==== Input data ====

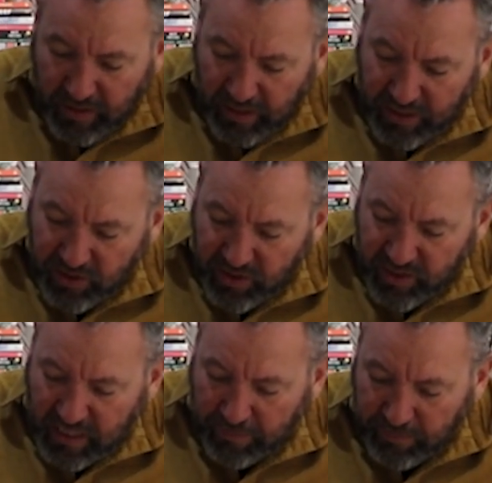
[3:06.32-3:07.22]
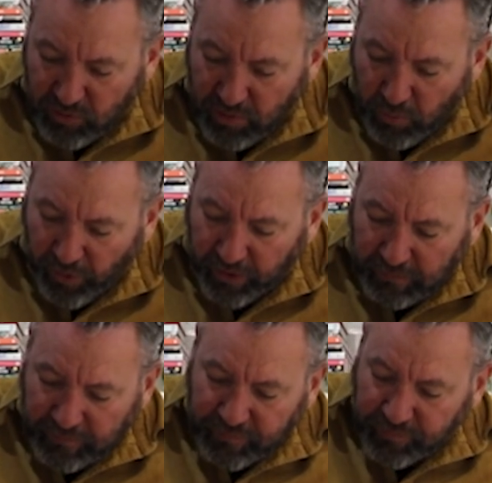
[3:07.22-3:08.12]
And as soon as this comes up to a
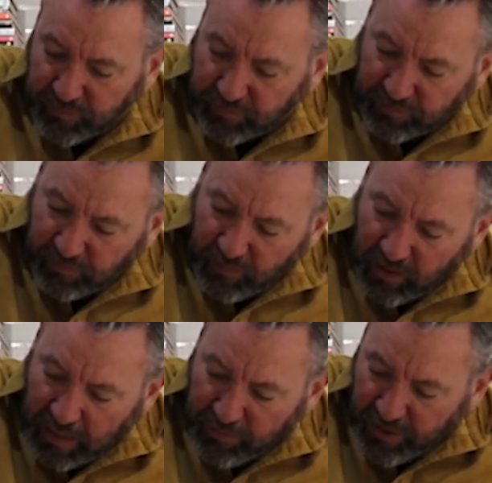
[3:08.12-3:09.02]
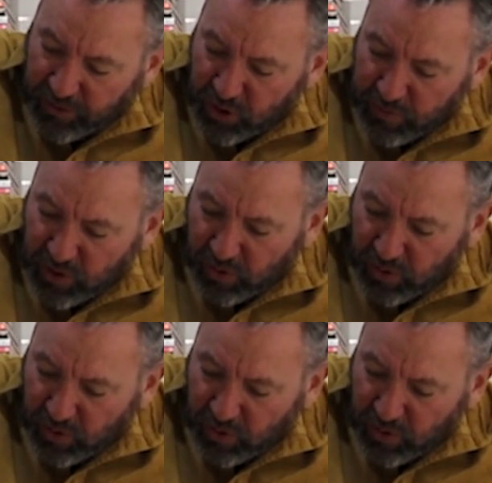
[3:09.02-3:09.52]
boil, I'm going to switch it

====

What you return should be all of the material above, exactly, and none of its pictures.

Written response.
[3:06.32-3:07.22]
[3:07.22-3:08.12]
And as soon as this comes up to a
[3:08.12-3:09.02]
[3:09.02-3:09.52]
boil, I'm going to switch it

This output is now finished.